M. Wynn Thomas bemoans the grudging, shadowy, marginal, maverick and shaky existence of Welsh studies
‘Welsh Studies’: a limp term, I’ve always felt. Whoever heard of ‘English Studies’ in England? There, as in every other confidently established country, constant self-sustaining reflection on its own complex distinctiveness is so hard-wired into public consciousness and routinely mainstreamed in its education system, as in its popular culture, that it is taken for granted and thus invisible.
Not so in Wales. And so ‘Welsh Studies’ is the only term we have to describe the collective effort by scholars and writers in a multitude of different disciplines across the Sciences as well as the Arts to review every aspect of that which has made, and continues to make, us the people that we are. Without such intelligent, rigorous, reflective self-knowledge, Wales – like any other national community – would cease to exist.
Because at bottom every such community is a conditional ideological construct – what Renan vividly called ‘a daily plebiscite’. Such intellectually structured forms of self-reflexivity are therefore universal in national communities across the globe, recognized as being of the first importance for the ‘body politic’. Consequently, they are actively supported, and promoted by their universities – key modern institutions for the purpose – and securely underwritten by indispensable financial and other guarantees.
But this is not the case in Wales. Here, ‘Welsh Studies’ in any meaningful sense has never been ‘mainstreamed’ and thus robustly ‘institutionalised’, by any of our academic institutions. It has always enjoyed a grudging, shadowy, marginal, maverick and decidedly shaky existence.
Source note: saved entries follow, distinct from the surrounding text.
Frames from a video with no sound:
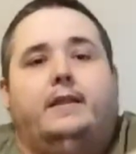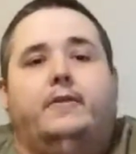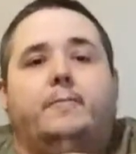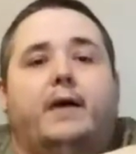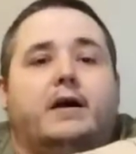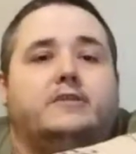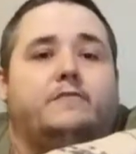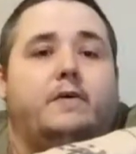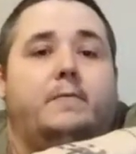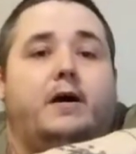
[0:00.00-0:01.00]
Another box
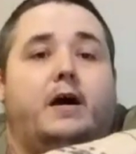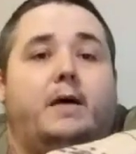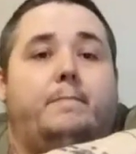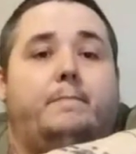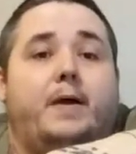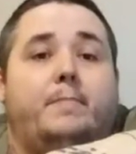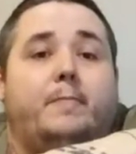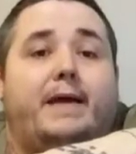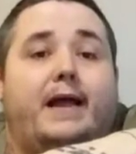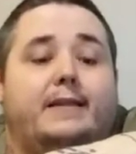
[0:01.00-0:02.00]
from uh,
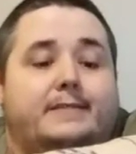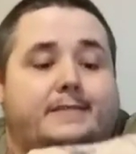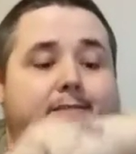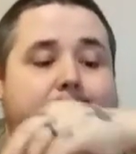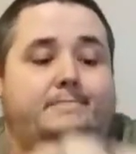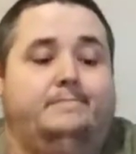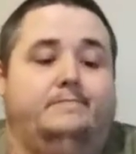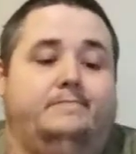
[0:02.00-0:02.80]
Pepper Palace.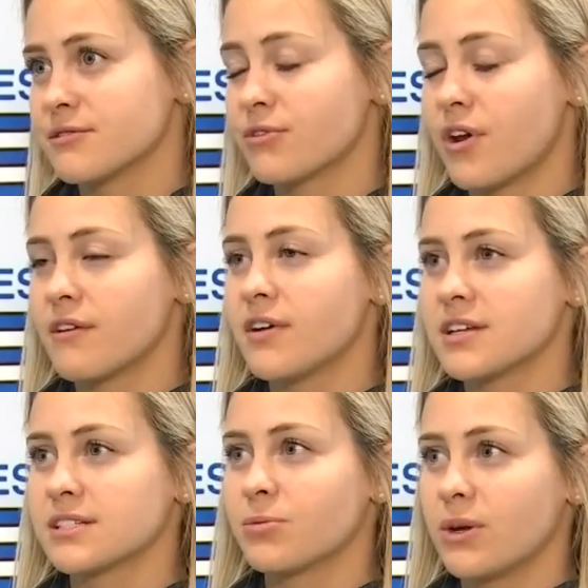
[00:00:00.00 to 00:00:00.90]
in front of
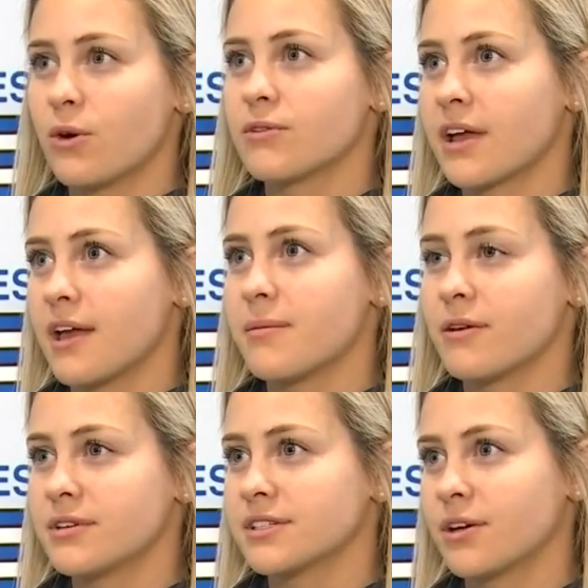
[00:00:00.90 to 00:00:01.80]
us, and we overcame
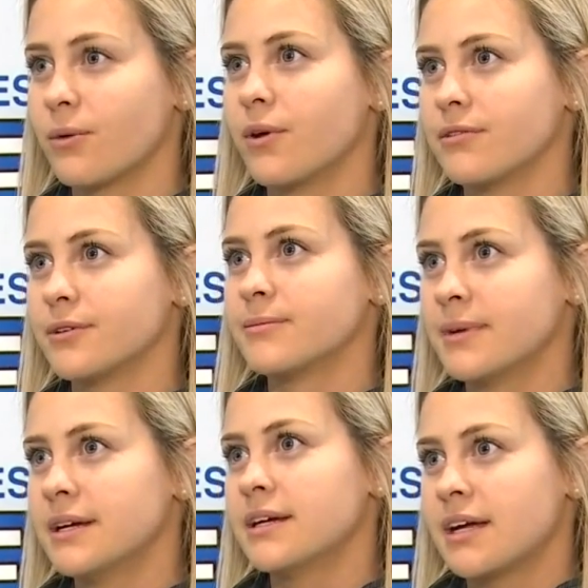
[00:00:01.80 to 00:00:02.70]
every single one of them
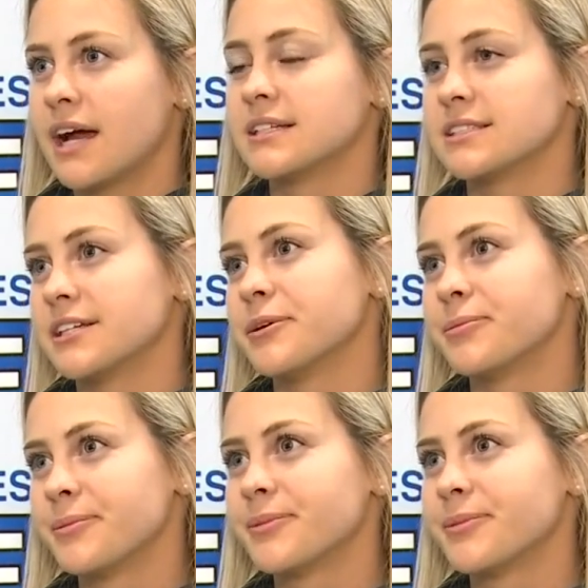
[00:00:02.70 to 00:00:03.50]
as a team.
A generation ago the study of Welsh history was in serious danger of disappearing, as a cadre of historians reached retirement age and, with no policy of guaranteed replacement, universities dragged their feet.
Had it indeed disappeared, then there could now be no Huw Edwards with his popular TV overviews of the long, colourful Welsh past. In Welsh universities, the existence of ‘Welsh Studies’ has always been disgracefully precarious. But currently it is facing a threat as serious as any.
Indeed the scholars of Wales are currently staring disaster in the face. The Higher Education Council for Wales has announced that as from early this summer the modest funding arrangements (currently £132,000 a yea) upon which Welsh Studies publications have largely depended for the last fifteen years will be discontinued. And no decision about whether or not it should be renewed will be made until at least the end of 2014. That immediately places at risk preparation for the 2020 Research Excellence Framework, the new system for assessing the quality of research in UK higher education institutions.
Although not all Welsh Studies publications are dependent on a distinct funding stream, the great majority are. When this stream dries up, it removes from presses and from most scholars a crucial means of guaranteeing quality production to the census deadline of the end of 2019. Consequently, young scholars will have to think very hard before entering the field of Welsh Studies, and established scholars may have to consider retraining for services elsewhere.
For those prepared to take the above risks, planning for REF would be very heavily compromised. Since presses would require submission of texts by mid-2018 in order to guarantee publication, most scholars – even if funding were to be resumed – would have only from late 2015 (the process of agreeing a contract with a press could not reasonably be completed before then) in which both to research and to publish their monographs.
That is less than three years in total. One is left wondering whether those with the power to reach fateful funding decisions actually have any active experience of research these days. Or has the clear divide of ‘career paths’ between management and scholarship that now sadly characterises the higher education system begun to produce the expected pernicious effects?
This situation is so worrying that it calls for a powerful, concerted, and clearly focused response. Consequently the Learned Society of Wales has in mind to co-ordinate a campaign to address what is an urgent problem. Longer term, the formation of a ‘Welsh Studies Association’ would seem to be very much in the interests of scholars in all the numerous relevant disciplines that embrace Medicine and the Sciences as well as the Social Sciences, Arts and Humanities.